HOW TO COMPLETE THIS TASK:
Return exactly the lines from the start of the records below through the line containing "[00:00:04.00 to 00:00:05.00]", both ends included, and leave out the pictures.

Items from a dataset
= Beginning of Section =

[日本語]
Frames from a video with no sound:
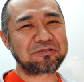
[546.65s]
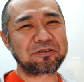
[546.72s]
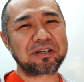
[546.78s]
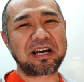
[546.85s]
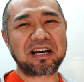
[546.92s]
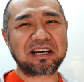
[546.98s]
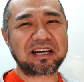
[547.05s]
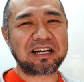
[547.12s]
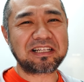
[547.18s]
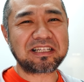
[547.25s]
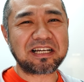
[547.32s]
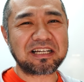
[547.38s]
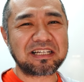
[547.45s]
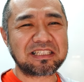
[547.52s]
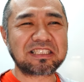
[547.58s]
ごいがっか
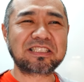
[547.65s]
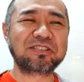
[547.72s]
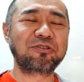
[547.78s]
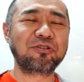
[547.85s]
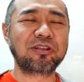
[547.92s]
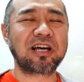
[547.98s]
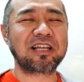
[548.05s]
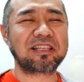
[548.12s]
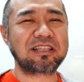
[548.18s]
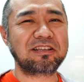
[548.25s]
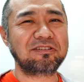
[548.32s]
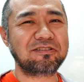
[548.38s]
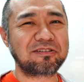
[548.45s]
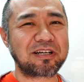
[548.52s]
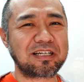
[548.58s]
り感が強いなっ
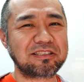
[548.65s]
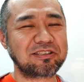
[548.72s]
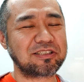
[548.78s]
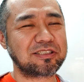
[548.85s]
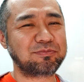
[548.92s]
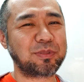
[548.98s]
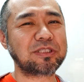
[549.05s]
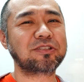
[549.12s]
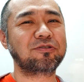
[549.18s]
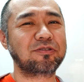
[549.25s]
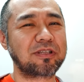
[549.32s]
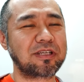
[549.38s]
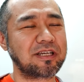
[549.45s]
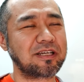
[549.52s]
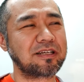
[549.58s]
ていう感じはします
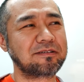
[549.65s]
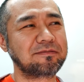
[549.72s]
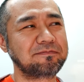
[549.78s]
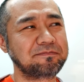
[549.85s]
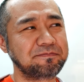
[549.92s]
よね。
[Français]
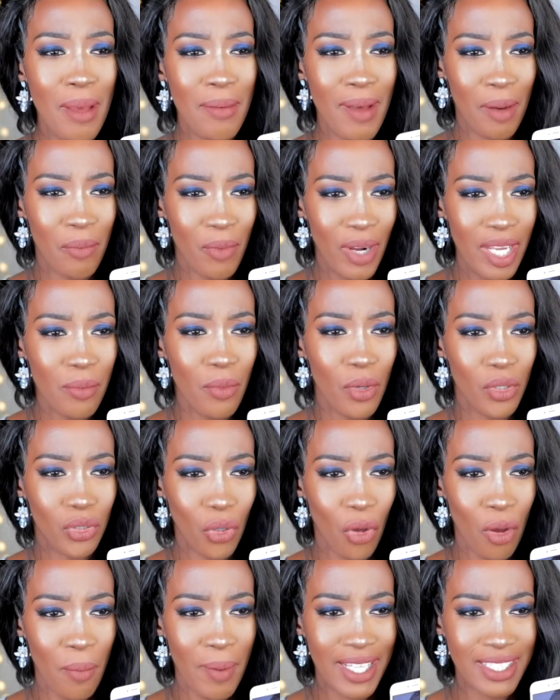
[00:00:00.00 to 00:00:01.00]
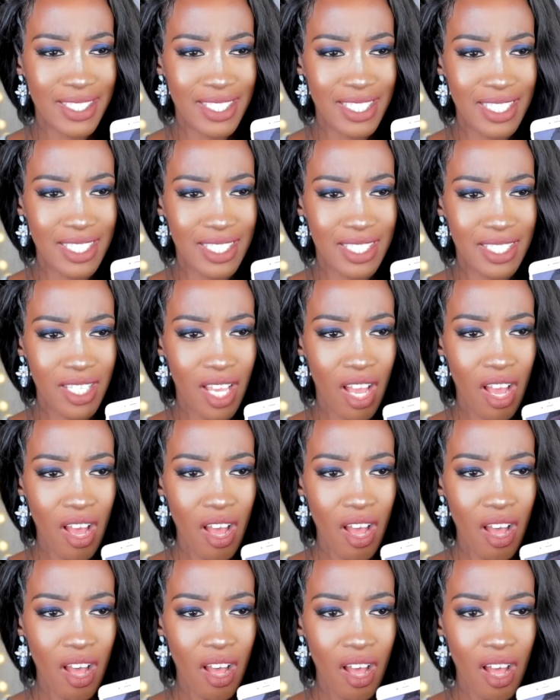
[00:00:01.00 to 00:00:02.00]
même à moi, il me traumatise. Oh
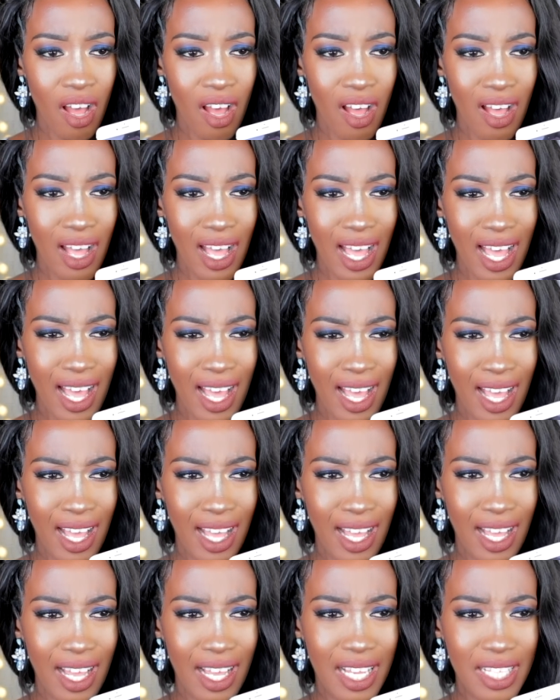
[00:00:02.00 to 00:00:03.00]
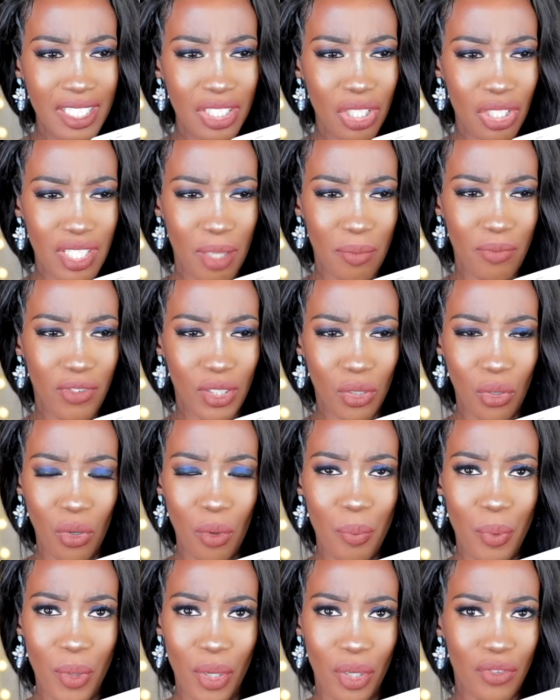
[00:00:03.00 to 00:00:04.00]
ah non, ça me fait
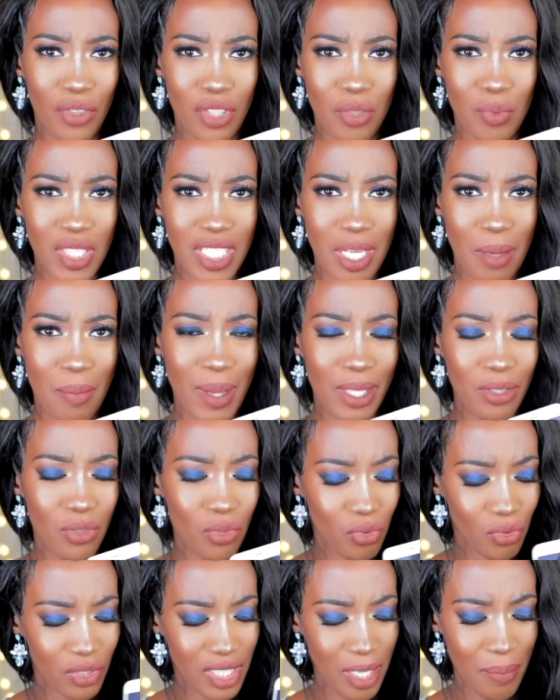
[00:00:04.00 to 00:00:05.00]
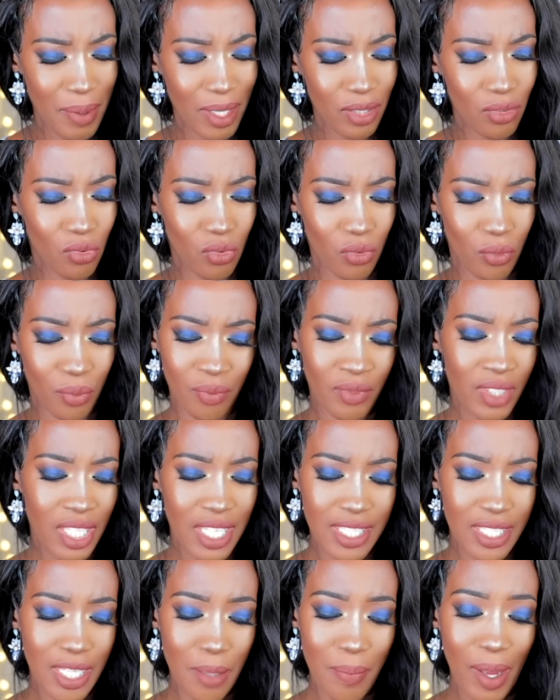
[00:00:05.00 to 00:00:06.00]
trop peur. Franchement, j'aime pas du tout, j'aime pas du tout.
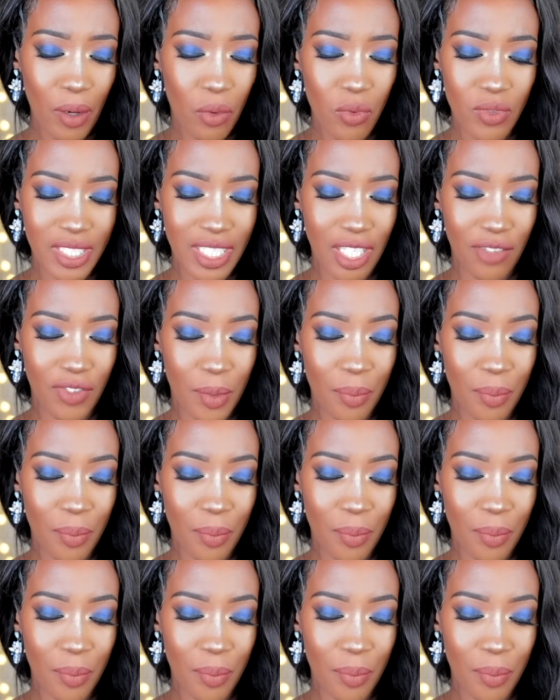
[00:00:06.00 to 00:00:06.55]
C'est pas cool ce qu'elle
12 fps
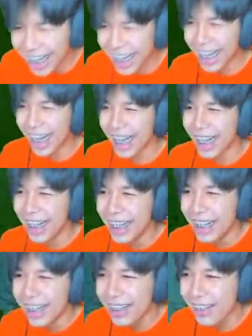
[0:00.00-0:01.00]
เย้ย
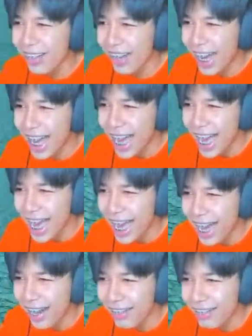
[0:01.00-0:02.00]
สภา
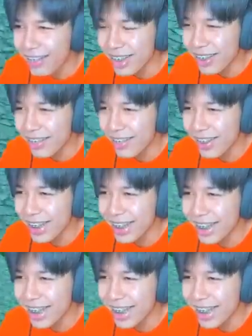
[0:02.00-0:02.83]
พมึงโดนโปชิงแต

= End of Section =

EXERCISE RESULT:
[日本語]
Frames from a video with no sound:
[546.65s]
[546.72s]
[546.78s]
[546.85s]
[546.92s]
[546.98s]
[547.05s]
[547.12s]
[547.18s]
[547.25s]
[547.32s]
[547.38s]
[547.45s]
[547.52s]
[547.58s]
ごいがっか
[547.65s]
[547.72s]
[547.78s]
[547.85s]
[547.92s]
[547.98s]
[548.05s]
[548.12s]
[548.18s]
[548.25s]
[548.32s]
[548.38s]
[548.45s]
[548.52s]
[548.58s]
り感が強いなっ
[548.65s]
[548.72s]
[548.78s]
[548.85s]
[548.92s]
[548.98s]
[549.05s]
[549.12s]
[549.18s]
[549.25s]
[549.32s]
[549.38s]
[549.45s]
[549.52s]
[549.58s]
ていう感じはします
[549.65s]
[549.72s]
[549.78s]
[549.85s]
[549.92s]
よね。
[Français]
[00:00:00.00 to 00:00:01.00]
[00:00:01.00 to 00:00:02.00]
même à moi, il me traumatise. Oh
[00:00:02.00 to 00:00:03.00]
[00:00:03.00 to 00:00:04.00]
ah non, ça me fait
[00:00:04.00 to 00:00:05.00]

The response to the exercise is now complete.